In addition to the pharmaceutically acceptable excipients described above, it would be desirable to add other pharmaceutically acceptable excipients to the dry powder to improve particulate stiffness, manufacturing yield, single dose release rate and deposition, shelf life and patient tolerance. Can be. Any such pharmaceutically acceptable excipients include, but are not limited to, colorants, taste masking agents, buffers, hygroscopics, antioxidants, and chemical stabilizers. In addition, various pharmaceutically acceptable excipients may be used to provide structure and form to the particulate composition (eg, latex particles). In this regard, it will be appreciated that the stiffening component can be removed using post-production techniques, for example selective solvent extraction.

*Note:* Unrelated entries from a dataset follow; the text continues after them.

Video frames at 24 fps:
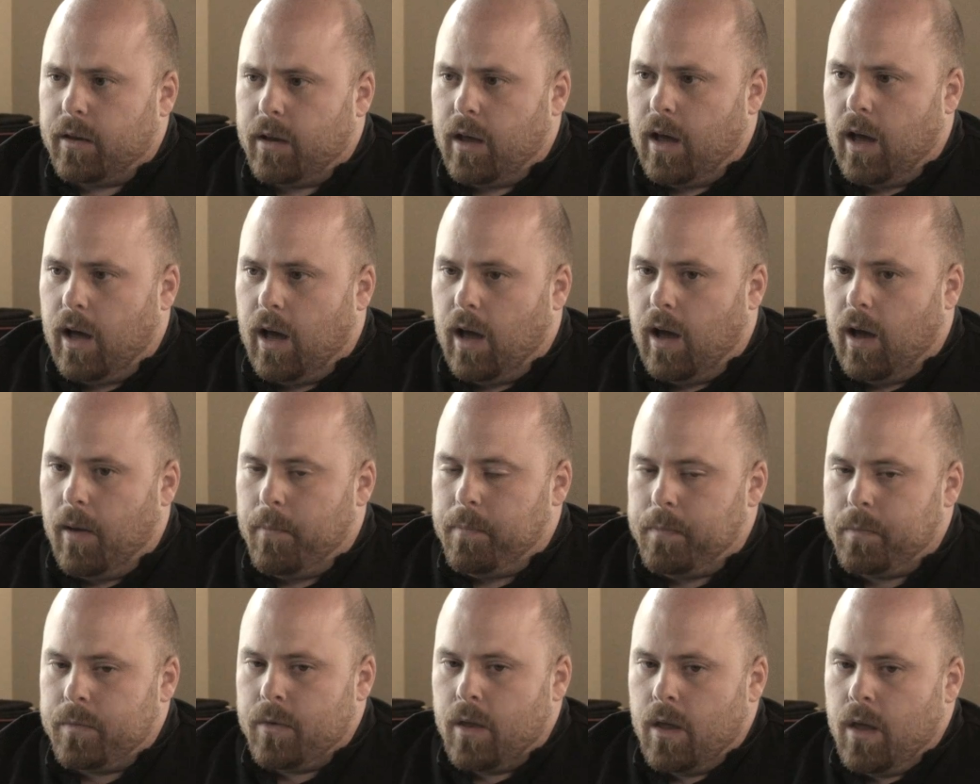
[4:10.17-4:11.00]

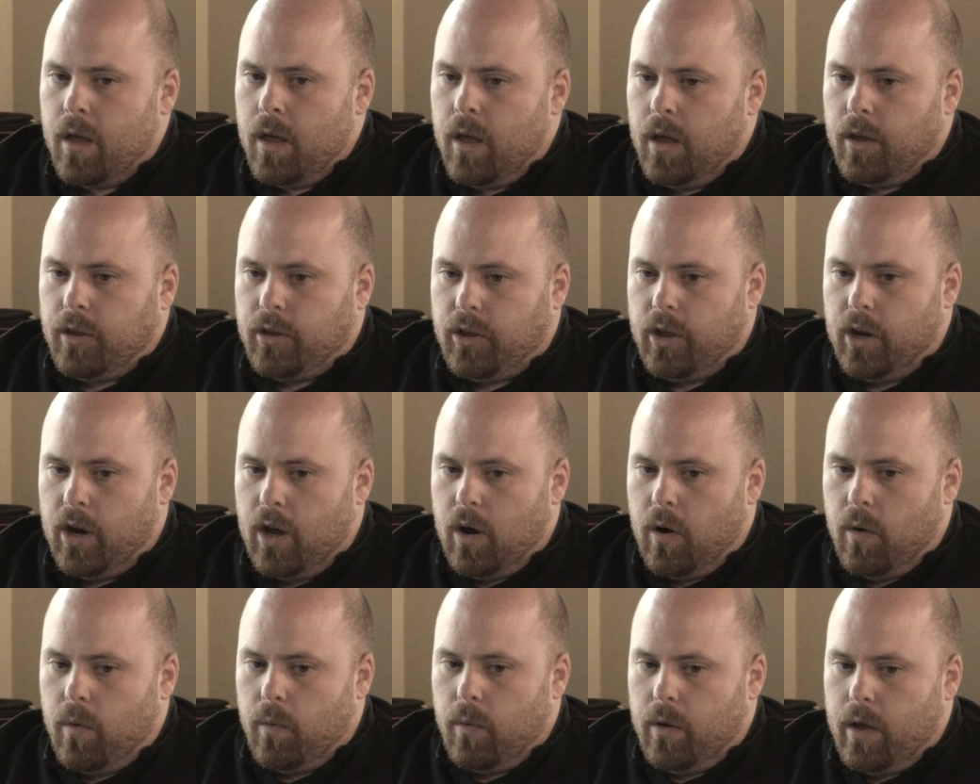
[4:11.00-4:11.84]
Um, you
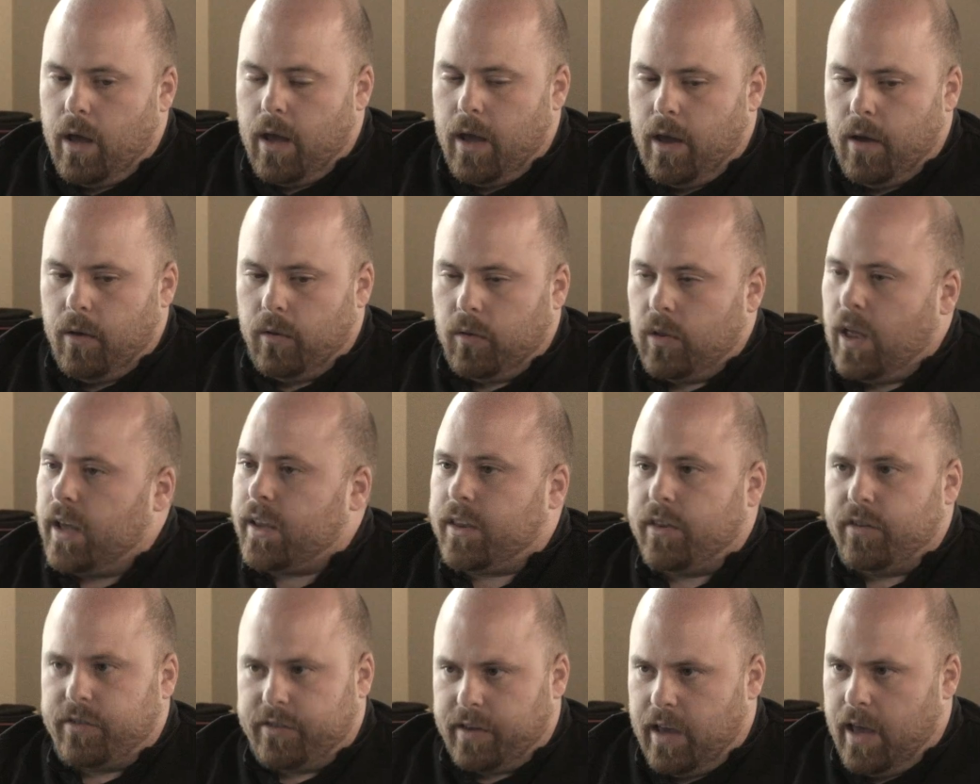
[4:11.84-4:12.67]
know, eh,
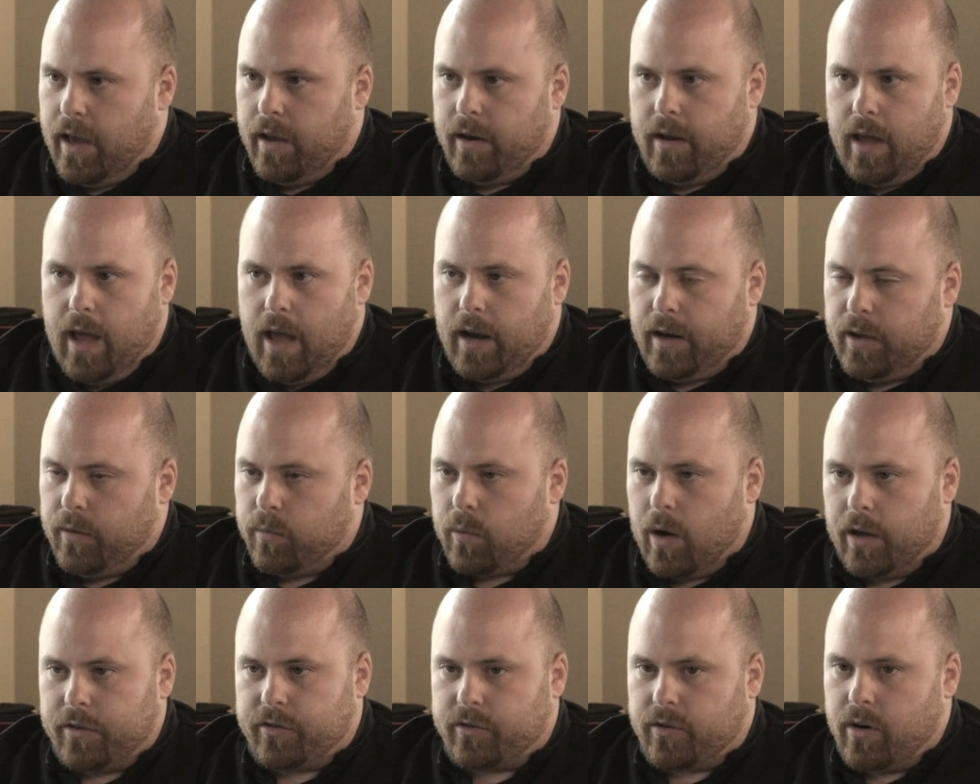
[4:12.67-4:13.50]
like you said, any
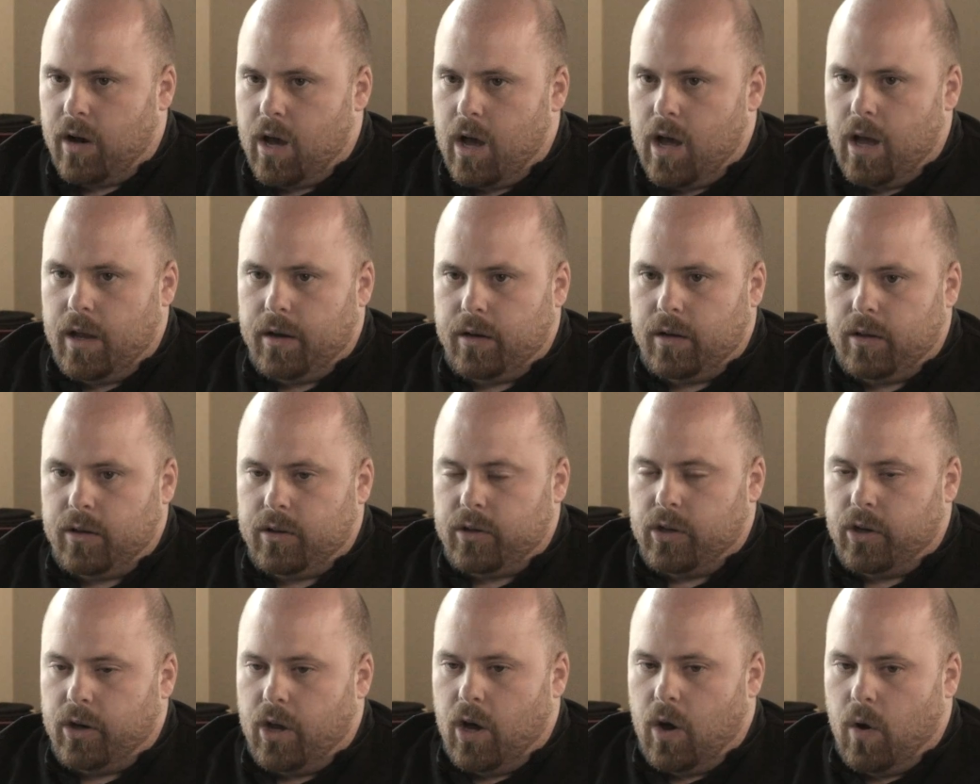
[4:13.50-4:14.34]
restaurant,
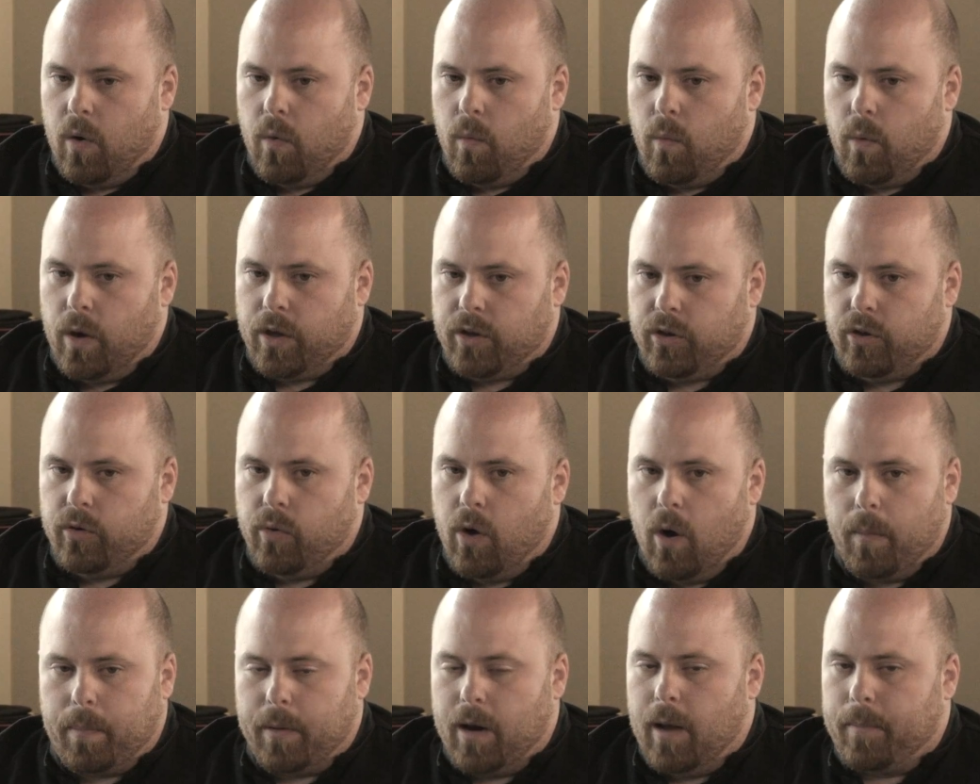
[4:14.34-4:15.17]
you know, when
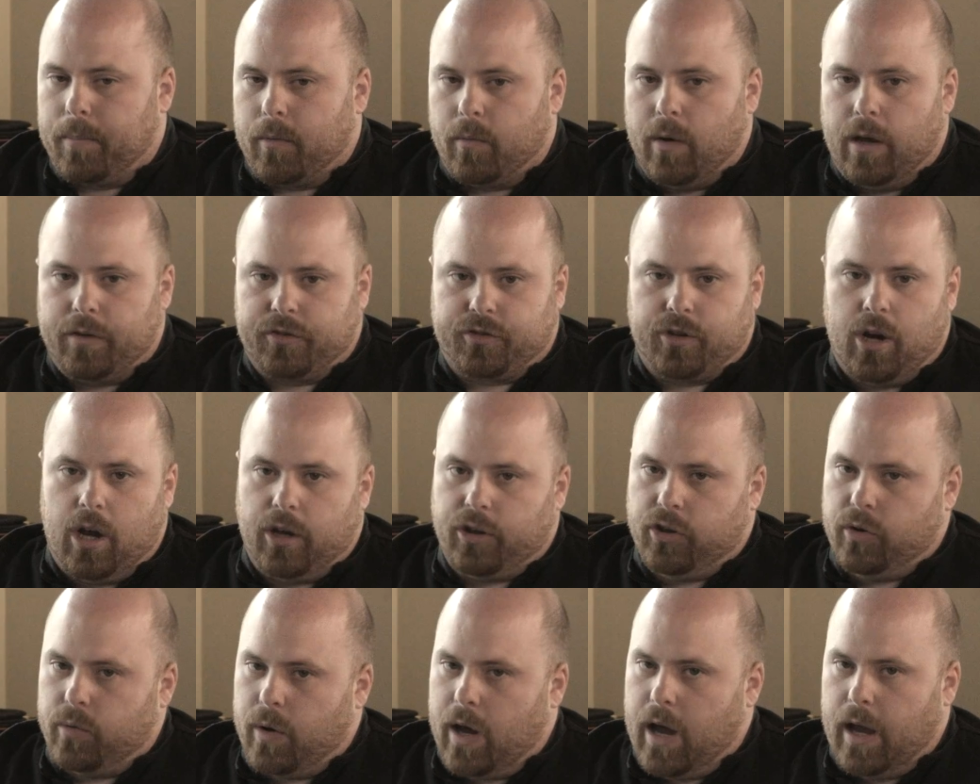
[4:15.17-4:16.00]
you open up a
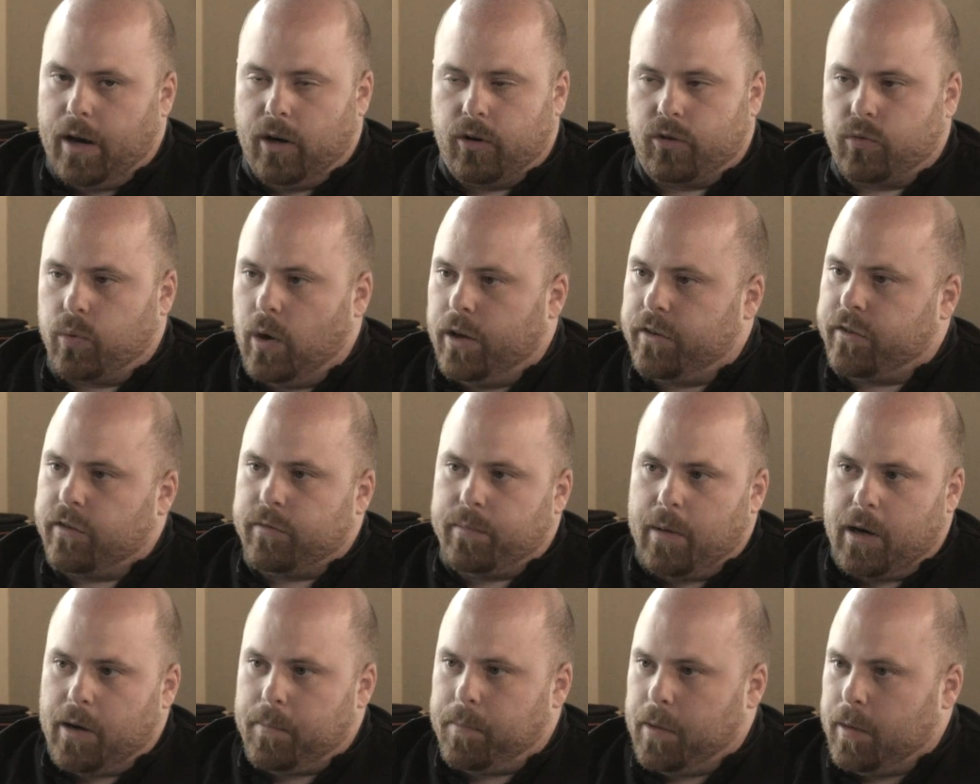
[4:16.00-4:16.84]
restaurant, you hire twice as
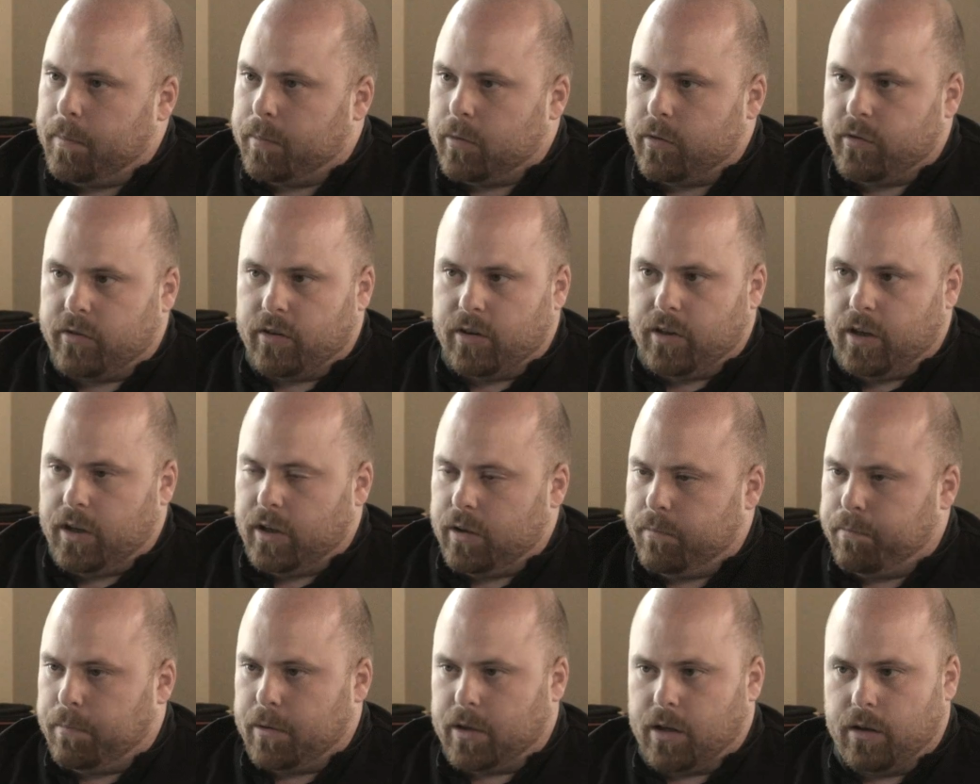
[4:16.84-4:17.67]
many people as you
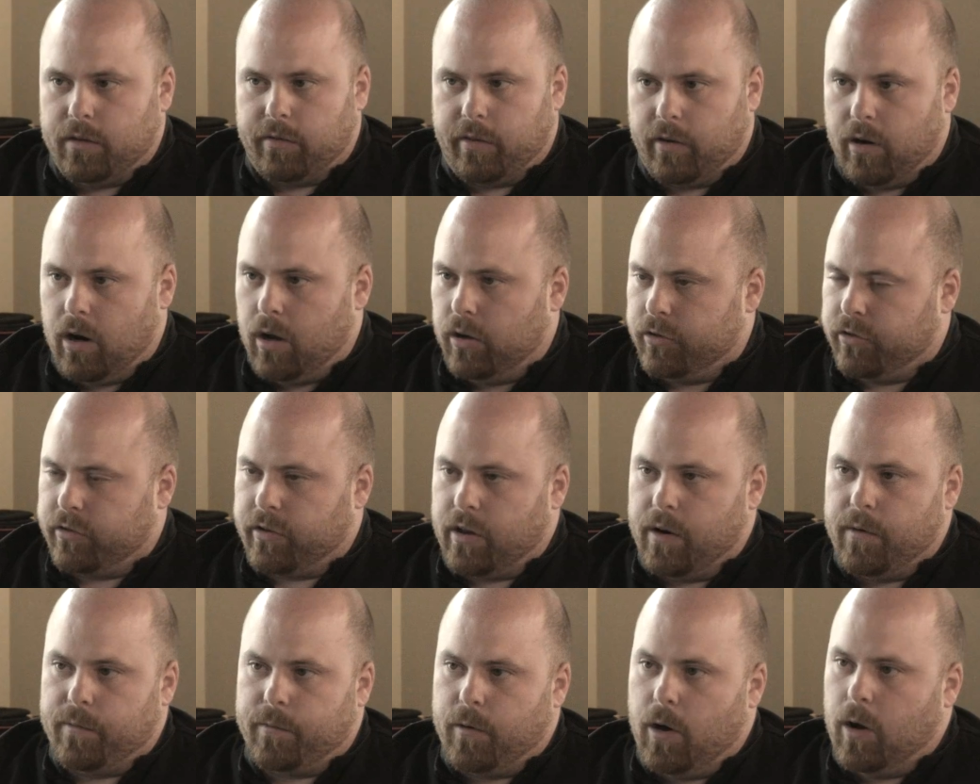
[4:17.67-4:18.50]
need because they're all just
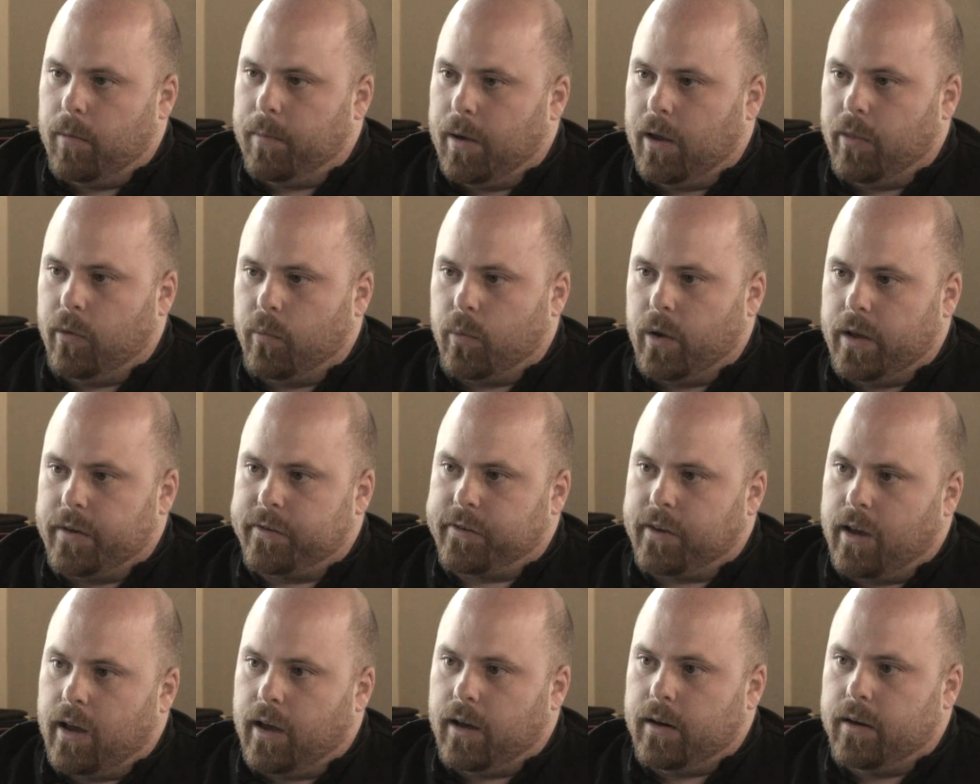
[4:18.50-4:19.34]
going to fall by the
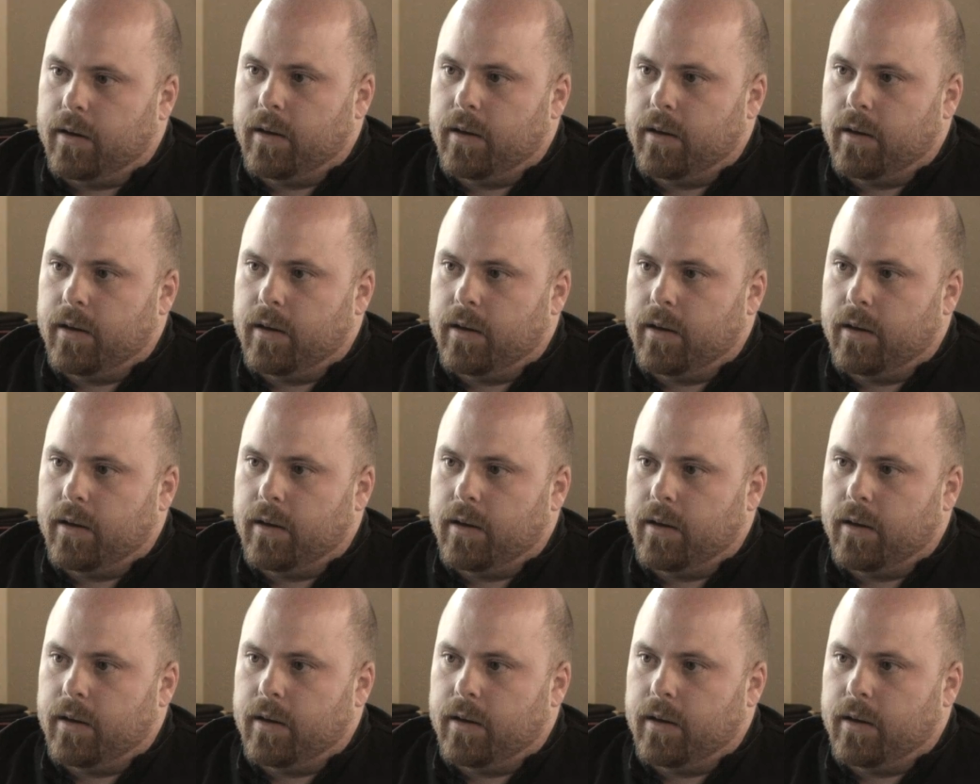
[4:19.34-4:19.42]
wayside.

In addition, the dry powder may comprise a mixture of pharmaceutically acceptable excipients. For example, mixtures of carbohydrates and amino acids are within the scope of the present invention.

In addition, the formulations may include antimicrobial agents to prevent or inhibit microbial growth. Non-limiting examples of antimicrobial agents suitable for the present invention include benzalkonium chloride, benzetonium chloride, benzyl alcohol, cetylpyridinium chloride, chlorobutanol, phenol, phenylethyl alcohol, phenylmercuric nitrate, thimersol and combinations thereof do.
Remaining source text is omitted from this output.